TASK PROMPT
All of the records should be reproduced word for word, but no images may appear in the copy.

GIVEN INFORMATION
'''

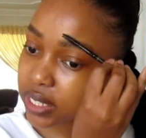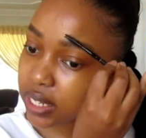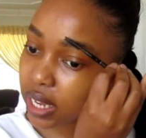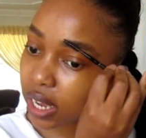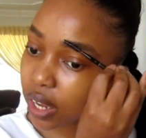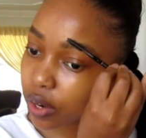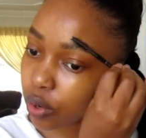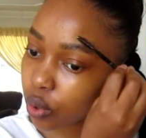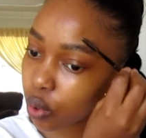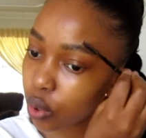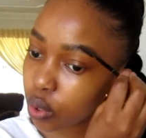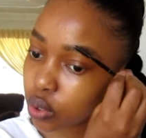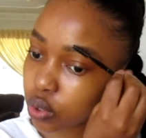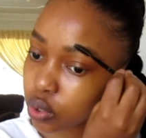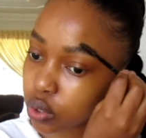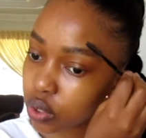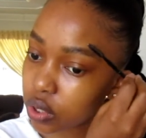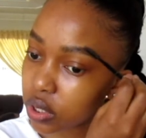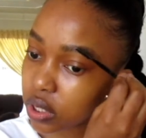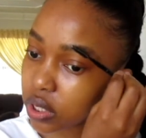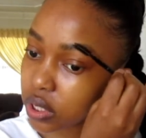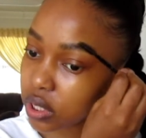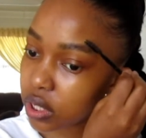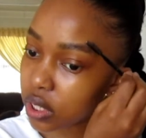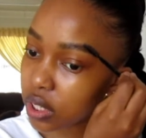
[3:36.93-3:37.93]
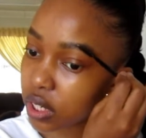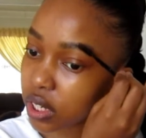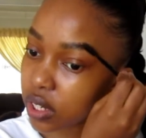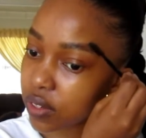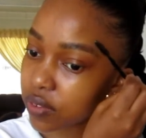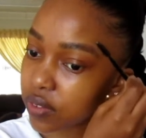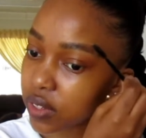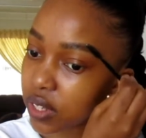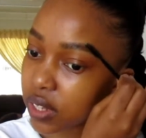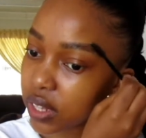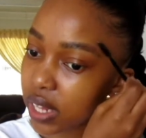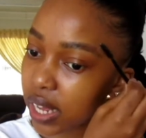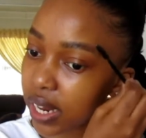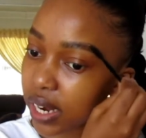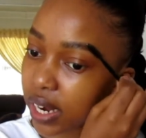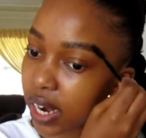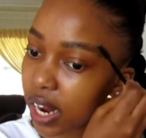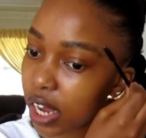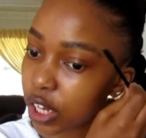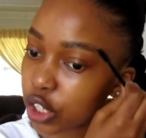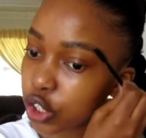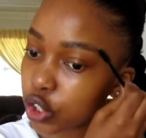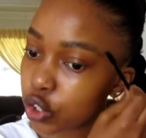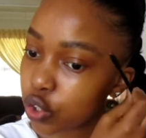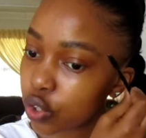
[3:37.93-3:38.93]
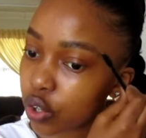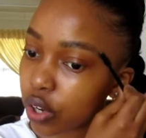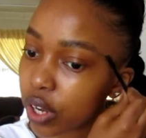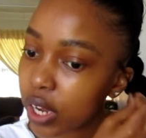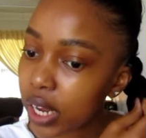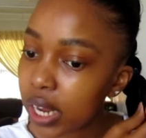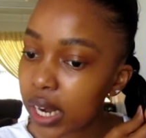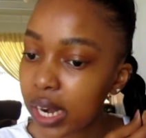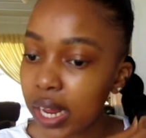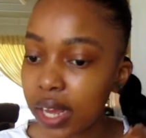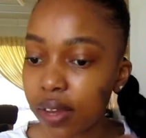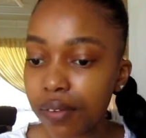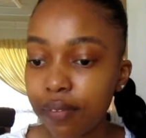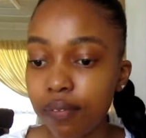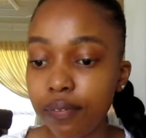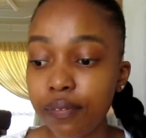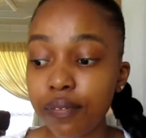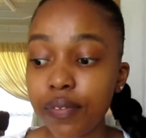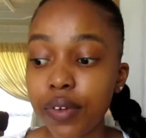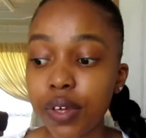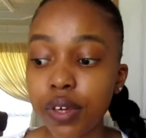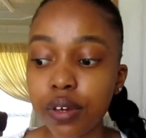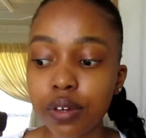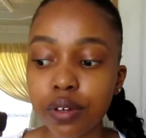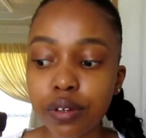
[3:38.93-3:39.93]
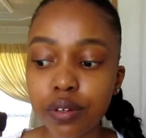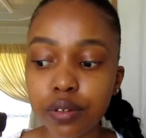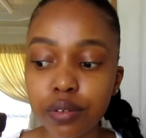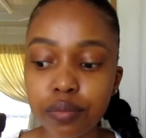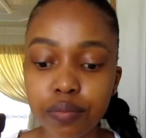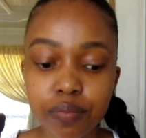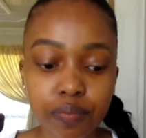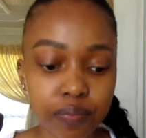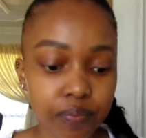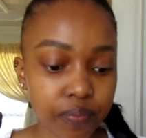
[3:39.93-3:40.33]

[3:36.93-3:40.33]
and also still gives it that natural hair-like feel.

'''

EXERCISE SOLUTION
[3:36.93-3:37.93]
[3:37.93-3:38.93]
[3:38.93-3:39.93]
[3:39.93-3:40.33]

[3:36.93-3:40.33]
and also still gives it that natural hair-like feel.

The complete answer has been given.